%%

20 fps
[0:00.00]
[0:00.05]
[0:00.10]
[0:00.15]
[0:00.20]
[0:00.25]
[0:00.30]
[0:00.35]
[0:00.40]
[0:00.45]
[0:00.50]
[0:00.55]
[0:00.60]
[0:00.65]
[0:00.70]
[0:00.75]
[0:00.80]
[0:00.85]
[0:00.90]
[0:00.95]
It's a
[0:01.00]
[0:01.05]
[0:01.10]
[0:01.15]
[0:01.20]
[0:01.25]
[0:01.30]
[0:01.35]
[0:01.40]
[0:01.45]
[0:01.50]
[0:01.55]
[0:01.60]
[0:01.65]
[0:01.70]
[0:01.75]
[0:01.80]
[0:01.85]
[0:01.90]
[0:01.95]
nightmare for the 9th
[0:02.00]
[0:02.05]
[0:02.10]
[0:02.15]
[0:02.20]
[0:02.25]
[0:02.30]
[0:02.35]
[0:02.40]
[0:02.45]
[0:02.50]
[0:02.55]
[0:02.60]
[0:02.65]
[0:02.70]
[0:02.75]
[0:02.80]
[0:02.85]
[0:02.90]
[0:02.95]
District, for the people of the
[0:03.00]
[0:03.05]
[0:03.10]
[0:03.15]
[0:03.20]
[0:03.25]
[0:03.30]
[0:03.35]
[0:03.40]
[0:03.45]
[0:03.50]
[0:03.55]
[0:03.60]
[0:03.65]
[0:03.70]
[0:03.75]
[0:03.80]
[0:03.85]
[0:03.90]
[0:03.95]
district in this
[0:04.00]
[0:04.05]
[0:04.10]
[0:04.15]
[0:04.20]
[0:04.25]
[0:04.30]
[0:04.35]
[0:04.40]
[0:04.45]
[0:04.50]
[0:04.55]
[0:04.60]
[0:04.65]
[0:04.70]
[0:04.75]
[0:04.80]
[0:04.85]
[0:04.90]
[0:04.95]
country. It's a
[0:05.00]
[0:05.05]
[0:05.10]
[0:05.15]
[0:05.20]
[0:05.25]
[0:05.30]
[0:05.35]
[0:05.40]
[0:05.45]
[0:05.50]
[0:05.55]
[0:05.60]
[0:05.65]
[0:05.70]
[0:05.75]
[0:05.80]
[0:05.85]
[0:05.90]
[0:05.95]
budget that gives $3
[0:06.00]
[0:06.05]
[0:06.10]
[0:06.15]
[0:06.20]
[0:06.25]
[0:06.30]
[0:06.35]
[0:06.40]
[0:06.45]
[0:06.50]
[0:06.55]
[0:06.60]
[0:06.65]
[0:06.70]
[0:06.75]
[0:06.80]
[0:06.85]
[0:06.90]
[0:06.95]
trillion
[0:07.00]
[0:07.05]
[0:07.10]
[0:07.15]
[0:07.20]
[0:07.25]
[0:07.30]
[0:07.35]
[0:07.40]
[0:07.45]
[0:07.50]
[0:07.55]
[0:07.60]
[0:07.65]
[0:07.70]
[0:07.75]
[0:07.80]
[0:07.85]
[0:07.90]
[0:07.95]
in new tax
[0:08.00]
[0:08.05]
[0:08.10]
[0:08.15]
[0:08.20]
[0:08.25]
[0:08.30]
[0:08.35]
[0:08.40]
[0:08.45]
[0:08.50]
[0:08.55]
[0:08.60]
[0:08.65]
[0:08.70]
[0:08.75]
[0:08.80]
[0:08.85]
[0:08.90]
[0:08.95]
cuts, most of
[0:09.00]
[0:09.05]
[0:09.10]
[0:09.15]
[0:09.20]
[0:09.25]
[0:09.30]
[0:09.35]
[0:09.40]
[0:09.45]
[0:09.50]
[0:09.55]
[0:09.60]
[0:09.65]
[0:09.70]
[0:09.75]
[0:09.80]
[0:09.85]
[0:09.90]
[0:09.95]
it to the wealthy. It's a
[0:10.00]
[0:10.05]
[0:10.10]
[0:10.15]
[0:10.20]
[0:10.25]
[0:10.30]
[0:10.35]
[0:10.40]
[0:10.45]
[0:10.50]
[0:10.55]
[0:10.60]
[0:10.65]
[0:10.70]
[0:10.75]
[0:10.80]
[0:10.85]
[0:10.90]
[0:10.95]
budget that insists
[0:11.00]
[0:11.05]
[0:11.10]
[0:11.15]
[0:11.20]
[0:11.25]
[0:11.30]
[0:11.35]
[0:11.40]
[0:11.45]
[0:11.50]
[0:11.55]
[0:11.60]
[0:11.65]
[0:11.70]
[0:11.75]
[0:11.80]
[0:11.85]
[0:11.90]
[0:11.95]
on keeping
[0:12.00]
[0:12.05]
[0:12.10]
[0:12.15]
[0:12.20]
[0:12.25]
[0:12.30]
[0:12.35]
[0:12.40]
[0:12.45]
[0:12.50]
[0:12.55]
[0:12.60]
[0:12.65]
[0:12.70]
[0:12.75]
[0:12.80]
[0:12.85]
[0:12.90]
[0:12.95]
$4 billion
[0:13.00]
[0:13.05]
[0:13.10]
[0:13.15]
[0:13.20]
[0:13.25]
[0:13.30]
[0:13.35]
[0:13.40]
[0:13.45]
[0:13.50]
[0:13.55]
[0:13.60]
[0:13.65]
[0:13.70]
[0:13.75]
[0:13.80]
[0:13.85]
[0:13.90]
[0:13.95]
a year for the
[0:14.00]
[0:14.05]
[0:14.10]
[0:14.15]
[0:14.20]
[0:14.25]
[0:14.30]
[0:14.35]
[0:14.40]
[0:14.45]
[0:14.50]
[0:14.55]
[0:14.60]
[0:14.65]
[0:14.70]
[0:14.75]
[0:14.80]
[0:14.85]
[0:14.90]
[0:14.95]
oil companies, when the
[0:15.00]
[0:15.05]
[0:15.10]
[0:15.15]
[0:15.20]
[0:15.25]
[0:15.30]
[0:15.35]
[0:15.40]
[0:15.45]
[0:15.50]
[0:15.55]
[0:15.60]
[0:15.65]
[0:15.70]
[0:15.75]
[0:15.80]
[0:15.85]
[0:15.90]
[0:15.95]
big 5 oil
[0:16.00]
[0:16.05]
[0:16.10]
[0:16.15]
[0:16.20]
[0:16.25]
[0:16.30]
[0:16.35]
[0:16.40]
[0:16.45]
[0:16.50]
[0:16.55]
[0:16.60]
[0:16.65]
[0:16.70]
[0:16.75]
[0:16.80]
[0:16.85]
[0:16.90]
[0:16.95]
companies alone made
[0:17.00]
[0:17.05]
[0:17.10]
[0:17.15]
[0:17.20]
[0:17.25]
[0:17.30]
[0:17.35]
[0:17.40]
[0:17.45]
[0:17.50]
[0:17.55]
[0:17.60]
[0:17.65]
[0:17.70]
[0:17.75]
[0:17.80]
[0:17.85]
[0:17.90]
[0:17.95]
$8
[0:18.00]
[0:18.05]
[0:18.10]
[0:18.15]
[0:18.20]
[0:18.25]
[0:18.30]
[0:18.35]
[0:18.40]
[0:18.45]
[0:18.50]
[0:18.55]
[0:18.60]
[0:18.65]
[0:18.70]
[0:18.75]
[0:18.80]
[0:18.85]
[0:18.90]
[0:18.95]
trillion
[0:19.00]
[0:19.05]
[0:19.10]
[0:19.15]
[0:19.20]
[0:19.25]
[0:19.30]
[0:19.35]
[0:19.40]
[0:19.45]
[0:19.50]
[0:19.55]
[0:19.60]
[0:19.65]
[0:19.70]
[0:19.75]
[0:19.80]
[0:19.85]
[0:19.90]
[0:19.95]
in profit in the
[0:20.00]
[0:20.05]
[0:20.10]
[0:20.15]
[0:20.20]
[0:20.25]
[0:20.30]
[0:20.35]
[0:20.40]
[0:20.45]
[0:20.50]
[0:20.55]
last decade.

%%

Print every record exactly as written.

20 fps
[0:00.00]
[0:00.05]
[0:00.10]
[0:00.15]
[0:00.20]
[0:00.25]
[0:00.30]
[0:00.35]
[0:00.40]
[0:00.45]
[0:00.50]
[0:00.55]
[0:00.60]
[0:00.65]
[0:00.70]
[0:00.75]
[0:00.80]
[0:00.85]
[0:00.90]
[0:00.95]
It's a
[0:01.00]
[0:01.05]
[0:01.10]
[0:01.15]
[0:01.20]
[0:01.25]
[0:01.30]
[0:01.35]
[0:01.40]
[0:01.45]
[0:01.50]
[0:01.55]
[0:01.60]
[0:01.65]
[0:01.70]
[0:01.75]
[0:01.80]
[0:01.85]
[0:01.90]
[0:01.95]
nightmare for the 9th
[0:02.00]
[0:02.05]
[0:02.10]
[0:02.15]
[0:02.20]
[0:02.25]
[0:02.30]
[0:02.35]
[0:02.40]
[0:02.45]
[0:02.50]
[0:02.55]
[0:02.60]
[0:02.65]
[0:02.70]
[0:02.75]
[0:02.80]
[0:02.85]
[0:02.90]
[0:02.95]
District, for the people of the
[0:03.00]
[0:03.05]
[0:03.10]
[0:03.15]
[0:03.20]
[0:03.25]
[0:03.30]
[0:03.35]
[0:03.40]
[0:03.45]
[0:03.50]
[0:03.55]
[0:03.60]
[0:03.65]
[0:03.70]
[0:03.75]
[0:03.80]
[0:03.85]
[0:03.90]
[0:03.95]
district in this
[0:04.00]
[0:04.05]
[0:04.10]
[0:04.15]
[0:04.20]
[0:04.25]
[0:04.30]
[0:04.35]
[0:04.40]
[0:04.45]
[0:04.50]
[0:04.55]
[0:04.60]
[0:04.65]
[0:04.70]
[0:04.75]
[0:04.80]
[0:04.85]
[0:04.90]
[0:04.95]
country. It's a
[0:05.00]
[0:05.05]
[0:05.10]
[0:05.15]
[0:05.20]
[0:05.25]
[0:05.30]
[0:05.35]
[0:05.40]
[0:05.45]
[0:05.50]
[0:05.55]
[0:05.60]
[0:05.65]
[0:05.70]
[0:05.75]
[0:05.80]
[0:05.85]
[0:05.90]
[0:05.95]
budget that gives $3
[0:06.00]
[0:06.05]
[0:06.10]
[0:06.15]
[0:06.20]
[0:06.25]
[0:06.30]
[0:06.35]
[0:06.40]
[0:06.45]
[0:06.50]
[0:06.55]
[0:06.60]
[0:06.65]
[0:06.70]
[0:06.75]
[0:06.80]
[0:06.85]
[0:06.90]
[0:06.95]
trillion
[0:07.00]
[0:07.05]
[0:07.10]
[0:07.15]
[0:07.20]
[0:07.25]
[0:07.30]
[0:07.35]
[0:07.40]
[0:07.45]
[0:07.50]
[0:07.55]
[0:07.60]
[0:07.65]
[0:07.70]
[0:07.75]
[0:07.80]
[0:07.85]
[0:07.90]
[0:07.95]
in new tax
[0:08.00]
[0:08.05]
[0:08.10]
[0:08.15]
[0:08.20]
[0:08.25]
[0:08.30]
[0:08.35]
[0:08.40]
[0:08.45]
[0:08.50]
[0:08.55]
[0:08.60]
[0:08.65]
[0:08.70]
[0:08.75]
[0:08.80]
[0:08.85]
[0:08.90]
[0:08.95]
cuts, most of
[0:09.00]
[0:09.05]
[0:09.10]
[0:09.15]
[0:09.20]
[0:09.25]
[0:09.30]
[0:09.35]
[0:09.40]
[0:09.45]
[0:09.50]
[0:09.55]
[0:09.60]
[0:09.65]
[0:09.70]
[0:09.75]
[0:09.80]
[0:09.85]
[0:09.90]
[0:09.95]
it to the wealthy. It's a
[0:10.00]
[0:10.05]
[0:10.10]
[0:10.15]
[0:10.20]
[0:10.25]
[0:10.30]
[0:10.35]
[0:10.40]
[0:10.45]
[0:10.50]
[0:10.55]
[0:10.60]
[0:10.65]
[0:10.70]
[0:10.75]
[0:10.80]
[0:10.85]
[0:10.90]
[0:10.95]
budget that insists
[0:11.00]
[0:11.05]
[0:11.10]
[0:11.15]
[0:11.20]
[0:11.25]
[0:11.30]
[0:11.35]
[0:11.40]
[0:11.45]
[0:11.50]
[0:11.55]
[0:11.60]
[0:11.65]
[0:11.70]
[0:11.75]
[0:11.80]
[0:11.85]
[0:11.90]
[0:11.95]
on keeping
[0:12.00]
[0:12.05]
[0:12.10]
[0:12.15]
[0:12.20]
[0:12.25]
[0:12.30]
[0:12.35]
[0:12.40]
[0:12.45]
[0:12.50]
[0:12.55]
[0:12.60]
[0:12.65]
[0:12.70]
[0:12.75]
[0:12.80]
[0:12.85]
[0:12.90]
[0:12.95]
$4 billion
[0:13.00]
[0:13.05]
[0:13.10]
[0:13.15]
[0:13.20]
[0:13.25]
[0:13.30]
[0:13.35]
[0:13.40]
[0:13.45]
[0:13.50]
[0:13.55]
[0:13.60]
[0:13.65]
[0:13.70]
[0:13.75]
[0:13.80]
[0:13.85]
[0:13.90]
[0:13.95]
a year for the
[0:14.00]
[0:14.05]
[0:14.10]
[0:14.15]
[0:14.20]
[0:14.25]
[0:14.30]
[0:14.35]
[0:14.40]
[0:14.45]
[0:14.50]
[0:14.55]
[0:14.60]
[0:14.65]
[0:14.70]
[0:14.75]
[0:14.80]
[0:14.85]
[0:14.90]
[0:14.95]
oil companies, when the
[0:15.00]
[0:15.05]
[0:15.10]
[0:15.15]
[0:15.20]
[0:15.25]
[0:15.30]
[0:15.35]
[0:15.40]
[0:15.45]
[0:15.50]
[0:15.55]
[0:15.60]
[0:15.65]
[0:15.70]
[0:15.75]
[0:15.80]
[0:15.85]
[0:15.90]
[0:15.95]
big 5 oil
[0:16.00]
[0:16.05]
[0:16.10]
[0:16.15]
[0:16.20]
[0:16.25]
[0:16.30]
[0:16.35]
[0:16.40]
[0:16.45]
[0:16.50]
[0:16.55]
[0:16.60]
[0:16.65]
[0:16.70]
[0:16.75]
[0:16.80]
[0:16.85]
[0:16.90]
[0:16.95]
companies alone made
[0:17.00]
[0:17.05]
[0:17.10]
[0:17.15]
[0:17.20]
[0:17.25]
[0:17.30]
[0:17.35]
[0:17.40]
[0:17.45]
[0:17.50]
[0:17.55]
[0:17.60]
[0:17.65]
[0:17.70]
[0:17.75]
[0:17.80]
[0:17.85]
[0:17.90]
[0:17.95]
$8
[0:18.00]
[0:18.05]
[0:18.10]
[0:18.15]
[0:18.20]
[0:18.25]
[0:18.30]
[0:18.35]
[0:18.40]
[0:18.45]
[0:18.50]
[0:18.55]
[0:18.60]
[0:18.65]
[0:18.70]
[0:18.75]
[0:18.80]
[0:18.85]
[0:18.90]
[0:18.95]
trillion
[0:19.00]
[0:19.05]
[0:19.10]
[0:19.15]
[0:19.20]
[0:19.25]
[0:19.30]
[0:19.35]
[0:19.40]
[0:19.45]
[0:19.50]
[0:19.55]
[0:19.60]
[0:19.65]
[0:19.70]
[0:19.75]
[0:19.80]
[0:19.85]
[0:19.90]
[0:19.95]
in profit in the
[0:20.00]
[0:20.05]
[0:20.10]
[0:20.15]
[0:20.20]
[0:20.25]
[0:20.30]
[0:20.35]
[0:20.40]
[0:20.45]
[0:20.50]
[0:20.55]
last decade.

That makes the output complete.